Detesto que me interrompam a sesta. Principalmente a de Domingo à tarde, depois das favas com entrecosto. Fico mal-disposto e rabugento. Ou melhor, fico mais mal-disposto e rabugento do que é costume. A sesta é uma instituição ancestral e transversal a todos os credos, cores e classes sociais, com uma dimensão democrática que poucas outras instituições se podem gabar. Não merece por isso ser desrespeitada de forma leviana. Muito menos para me contarem que o Postiga foi contratado pelo Sporting.
Primeiro julguei que fazia parte do sonho, a parte má imediatamente a seguir às raparigas semi-nuas que pululavam à minha volta a abanar a anca durante a sua dança do ventre. Mas é muito raro nos meus sonhos entrarem almofadas com poças de baba, por isso rapidamente acreditei que já não dormia e pensei que se tratava apenas uma piada de muito mau gosto.
Perante a veemência da afirmação, quis saber mais. Procurei em todos os canais da televisão, liguei a amigos, sintonizei a rádio. A verdade é que, mesmo parecendo que notícia se confirmava, continuava a ser uma piada de mau gosto.

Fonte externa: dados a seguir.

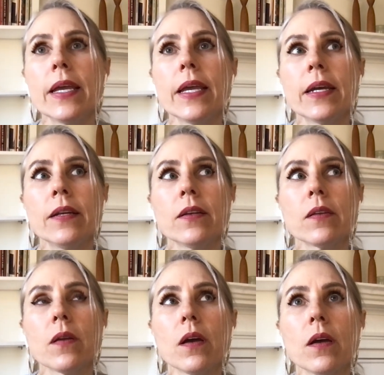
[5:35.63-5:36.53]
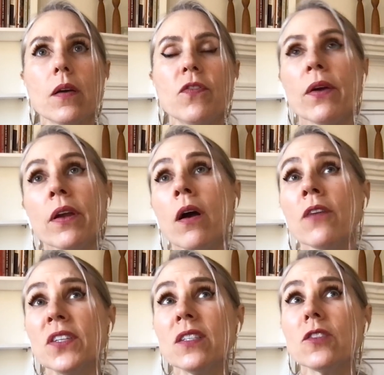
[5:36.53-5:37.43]
And very
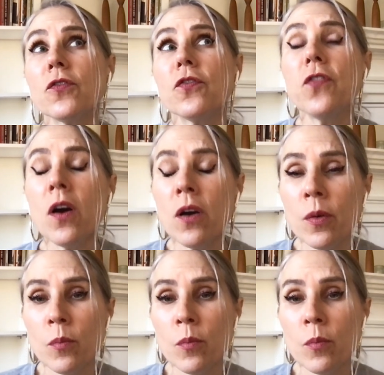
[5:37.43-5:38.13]
often it's far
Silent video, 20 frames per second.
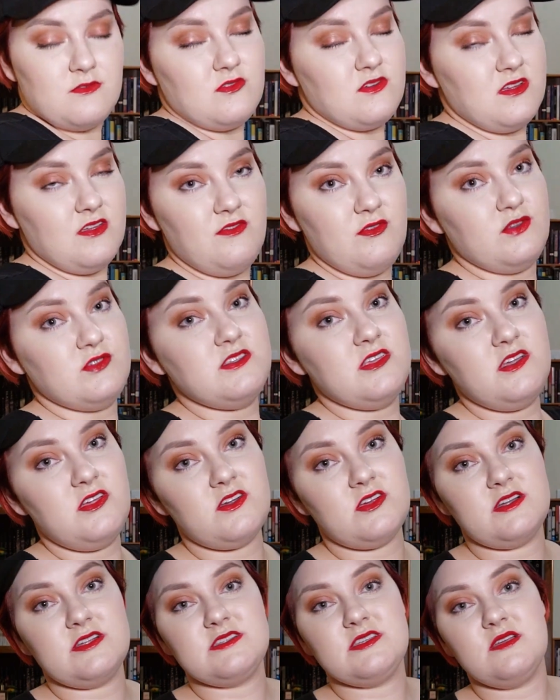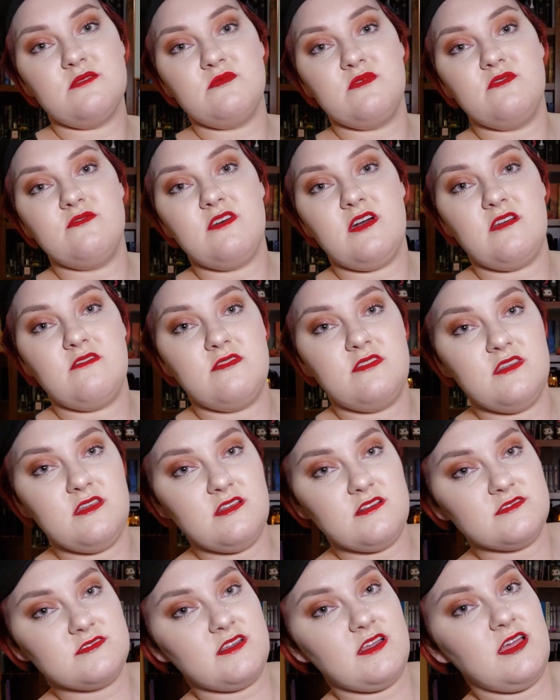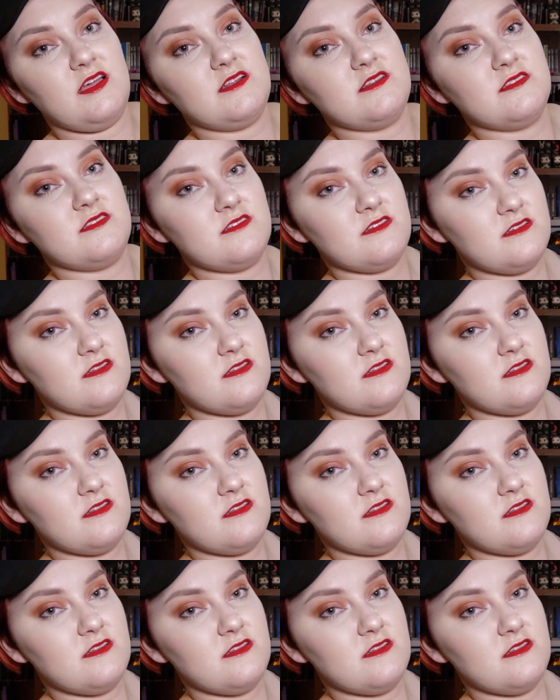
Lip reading: if you say you're going to send me 5 things and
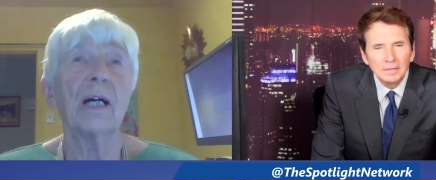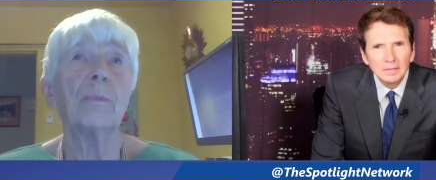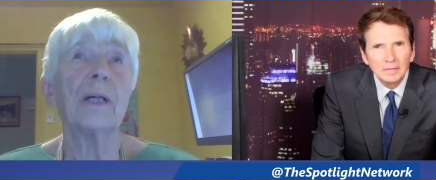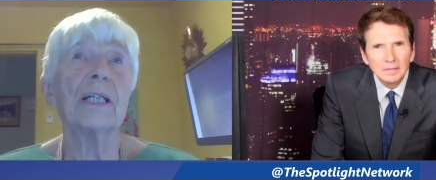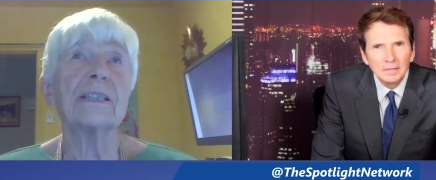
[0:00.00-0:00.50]

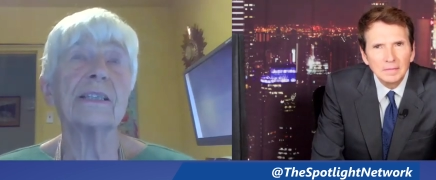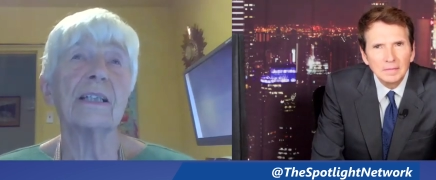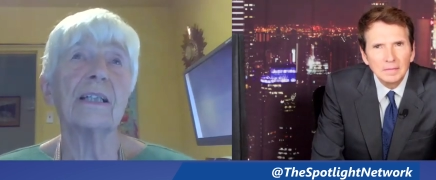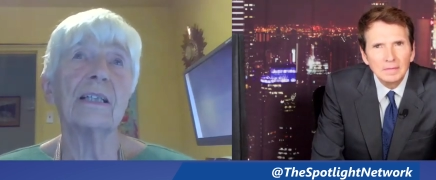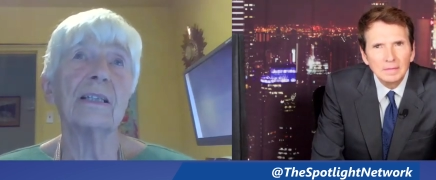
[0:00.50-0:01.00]
Speaker 1: But
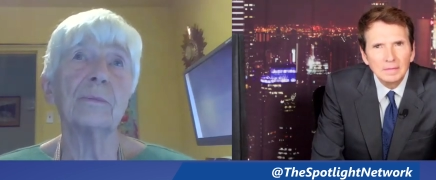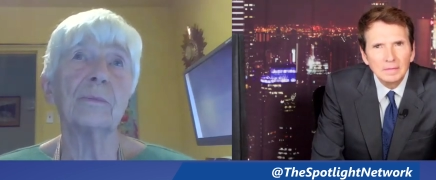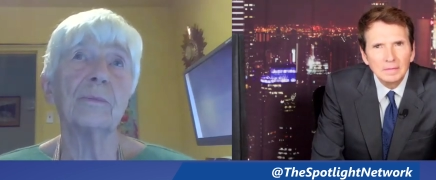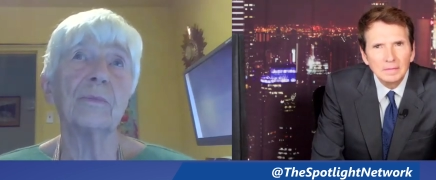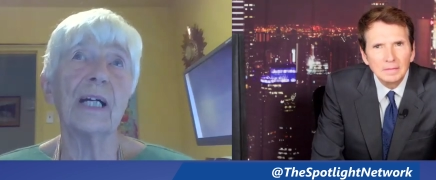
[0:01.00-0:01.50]
um,
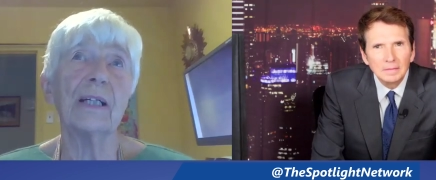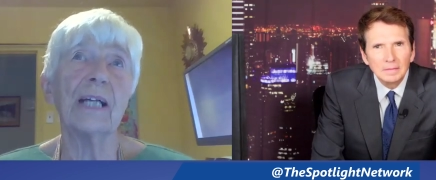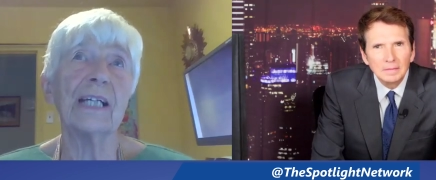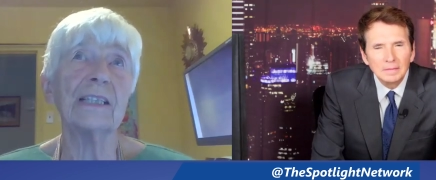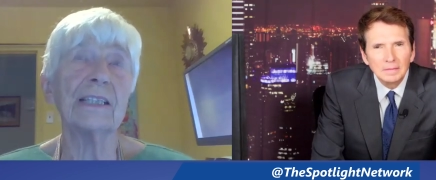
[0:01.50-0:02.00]

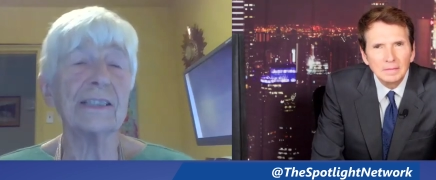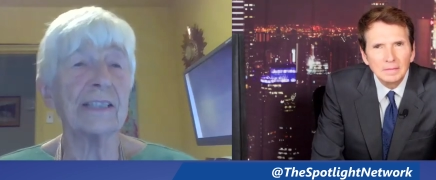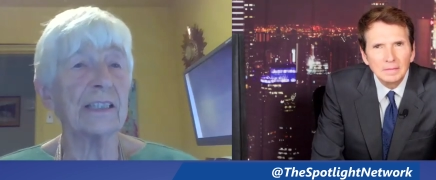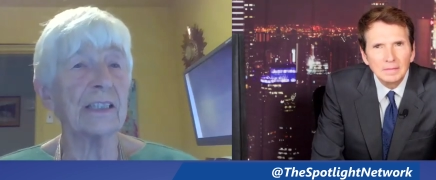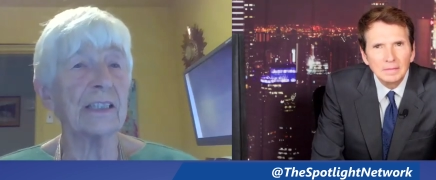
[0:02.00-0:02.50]
Hedley's
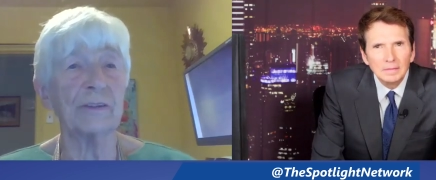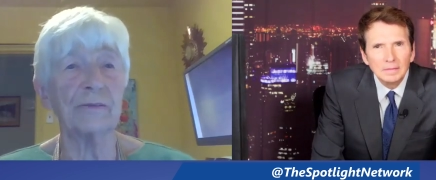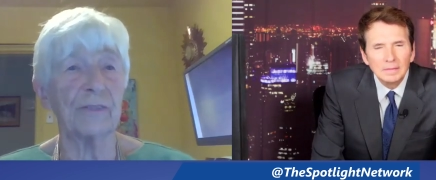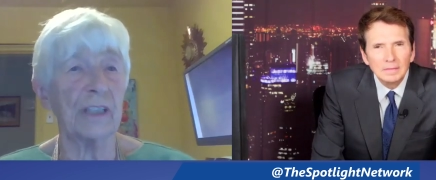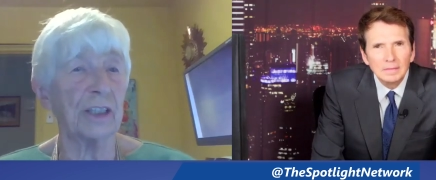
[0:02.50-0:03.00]
sense of
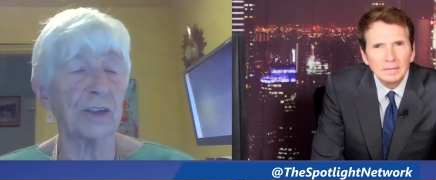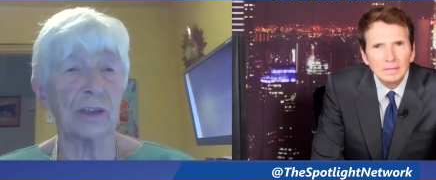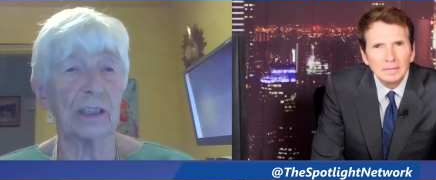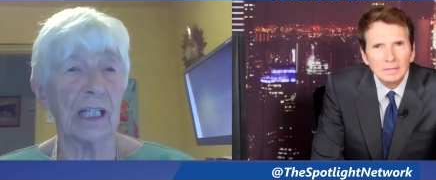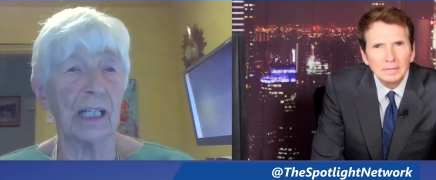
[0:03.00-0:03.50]

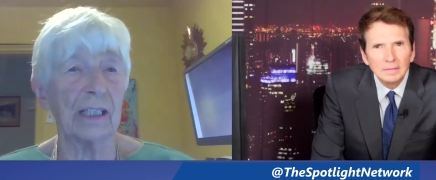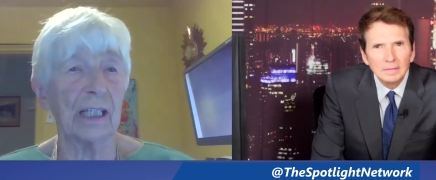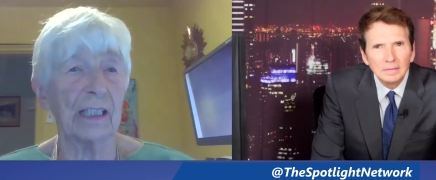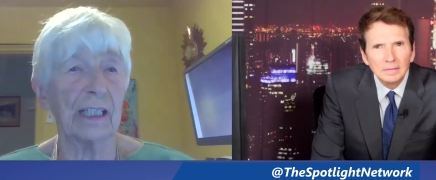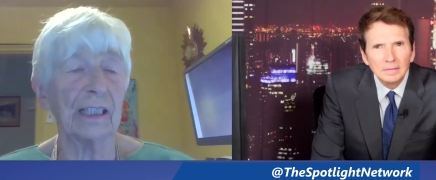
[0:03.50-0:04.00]
adventure, and, and
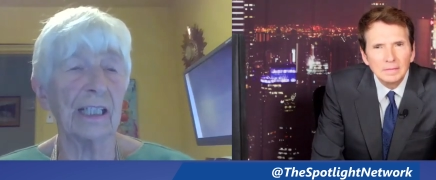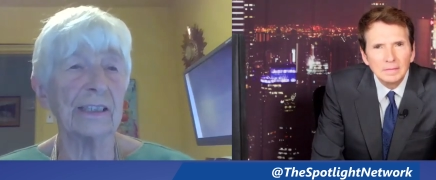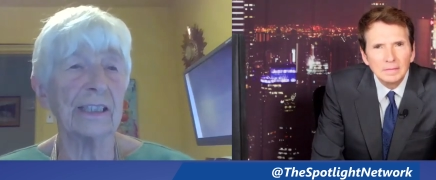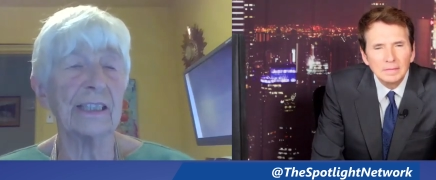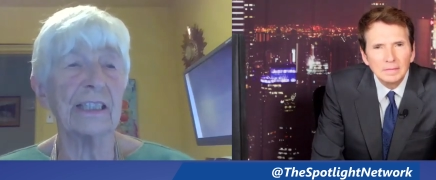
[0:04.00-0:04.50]
I'd like to
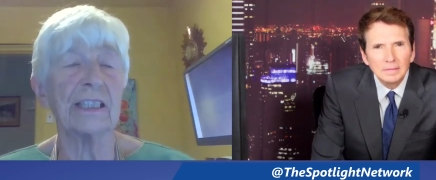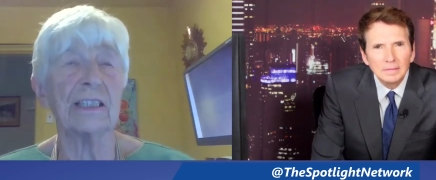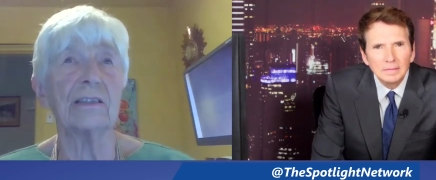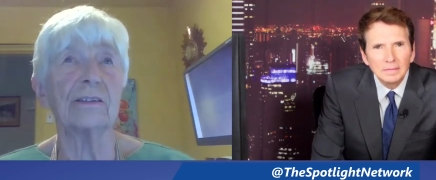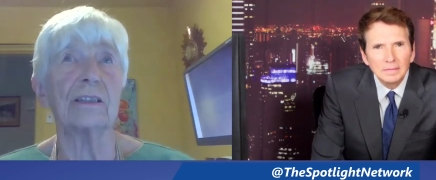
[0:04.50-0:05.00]
see
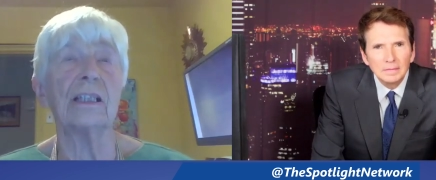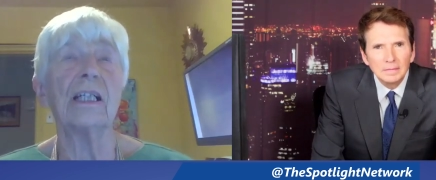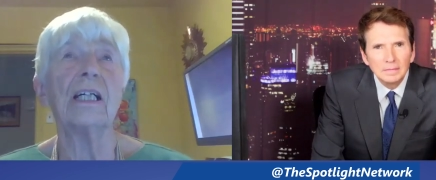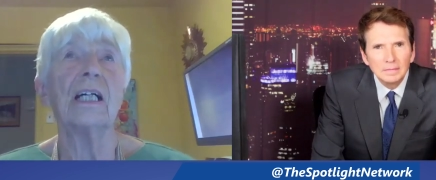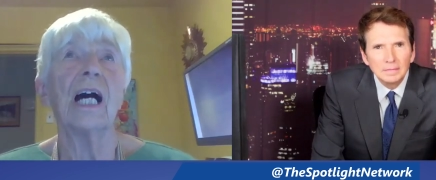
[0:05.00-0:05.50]
children
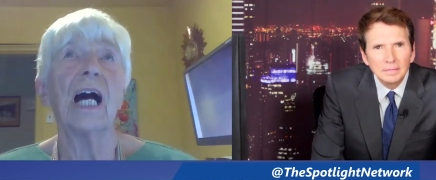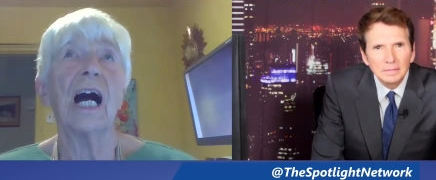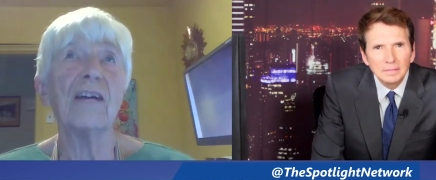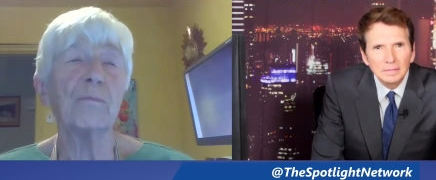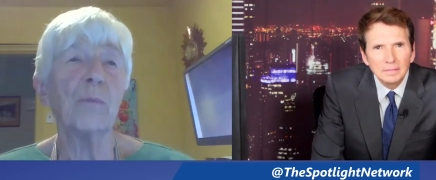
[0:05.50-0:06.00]

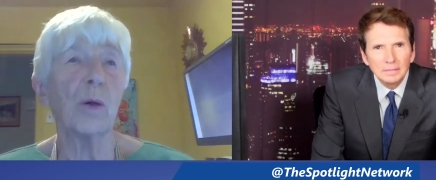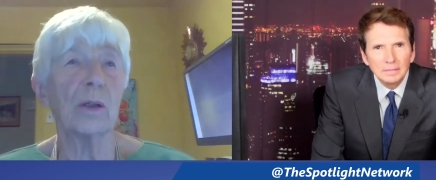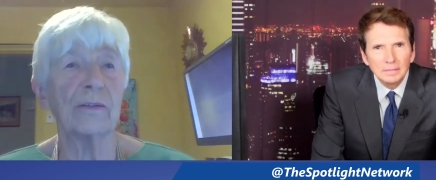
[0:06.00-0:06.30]
have more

Depois de muitos litros de aguinha com açúcar, e uma vez recomposto do choque, houve dois aspectos que me deixaram (e ainda deixam) surpreendido:
- O Sporting quis comprar um jogador (praticamente) dispensado de um rival directo;
- O Porto quis vender um jogador seu (mesmo dispensável) a um rival directo;
Sem analisar a qualidade do negócio, continua aqui a residir a parte estranha: Ter sido realizado por 2 rivais directos, algo que era absolutamente inimaginável até à hora das favas com entrecosto, num momento em que não há uma aproximação política evidente entre ambos os clubes, como aconteceu no reinado Roquete. Finalmente, e ao contrário das trocas Costinha e Peixe/ Rui Jorge e Bino (ou mesmo Clayton/ Ricardo Fernandes) que foram uma espécie de troca de dotes para materializar uma união de facto ao mesmo tempo que se limpa a casa, aqui há uma racionalidade económico-desportiva que se sobrepõe à paixão com que a maioria das decisões que envolvem rivais directos são normalmente tratadas.
Sempre pensei que a passagem de antigos jogadores para funções de dirigentes poderia ter o efeito positivo de contribuir para novas atitudes na gestão desportiva dos clubes (e SAD’s), facilitado pelo facto de, muitos deles, terem sido colegas em clubes e na selecção e de haver um conhecimento pessoal que facilita uma aproximação profissional. Não sei se terá sido o caso, mas como sportinguista, não me incomoda que o Sporting compre um jogador ao Porto, desde que seja uma mais-valia evidente, nem mesmo que lhes venda um jogador desde que tire claros proveitos. Com o Benfica é que nem pensem nisso...
Mas não deixo, no entanto, de reconhecer coragem aos dirigentes e equipa técnica do Sporting em contratar a um preço alto um jogador que, mesmo sendo internacional, não interessa a um rival directo, correndo o risco de ser interpretado que um (potencial) dispensado do Porto tem lugar na equipa do Sporting. Mesmo a posição do Porto, na qual abdica de um jogador formado nas suas escolas e que, embora dispensável, pode começar a vir a marcar golos que nem um maluco por um rival directo quando podia vir a ser vendido pelo mesmo preço a outra equipa qualquer, também acarreta algum risco e, por isso mesmo, também me parece claramente um sinal de evolução.
Claro que toda esta treta é à condição de que o Postiga se desenrasque no Sporting e que o Diogo Viana nunca passe de um jogador banal. Se o Postiga não vingar e se o Viana se tornar num novo Futre, tudo isto foi uma péssima ideia e esta gente já devia saber que não se devem fazer negócios com ciganos.